**What you should do:** Transcribe the whole listing without a single picture.

== Segment start ==

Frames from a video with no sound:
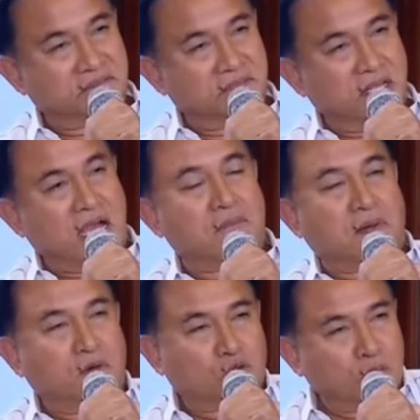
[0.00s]
Saya kira... Apa
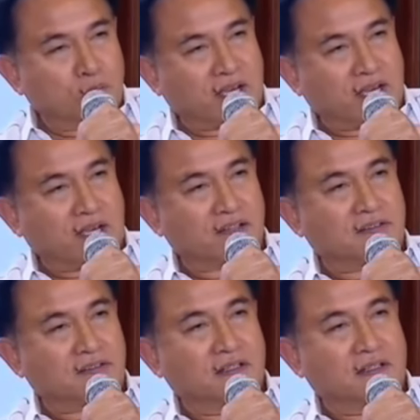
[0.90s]
betul
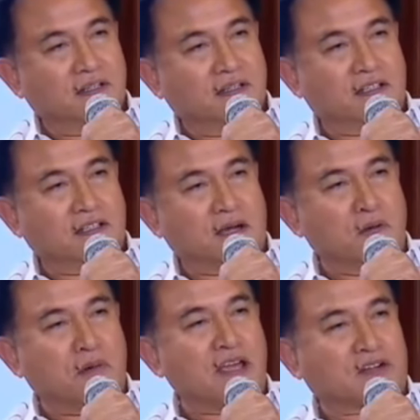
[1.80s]
PKS tidak
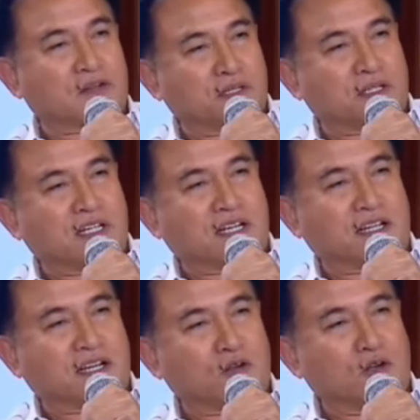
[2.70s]
membayar seperti
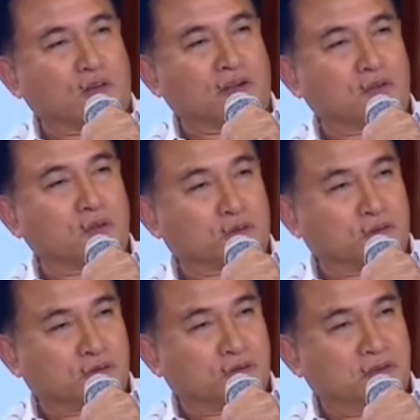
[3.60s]
dikatakan oleh Pak
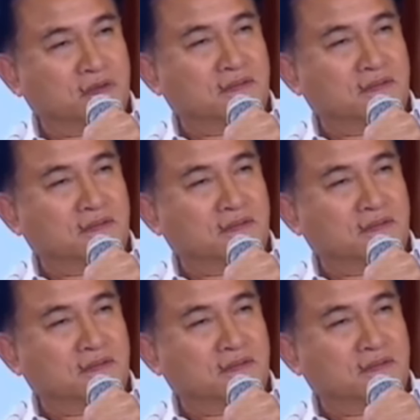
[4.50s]
Sitorus?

== Segment end ==

**Solution for this exercise:**
Frames from a video with no sound:
[0.00s]
Saya kira... Apa
[0.90s]
betul
[1.80s]
PKS tidak
[2.70s]
membayar seperti
[3.60s]
dikatakan oleh Pak
[4.50s]
Sitorus?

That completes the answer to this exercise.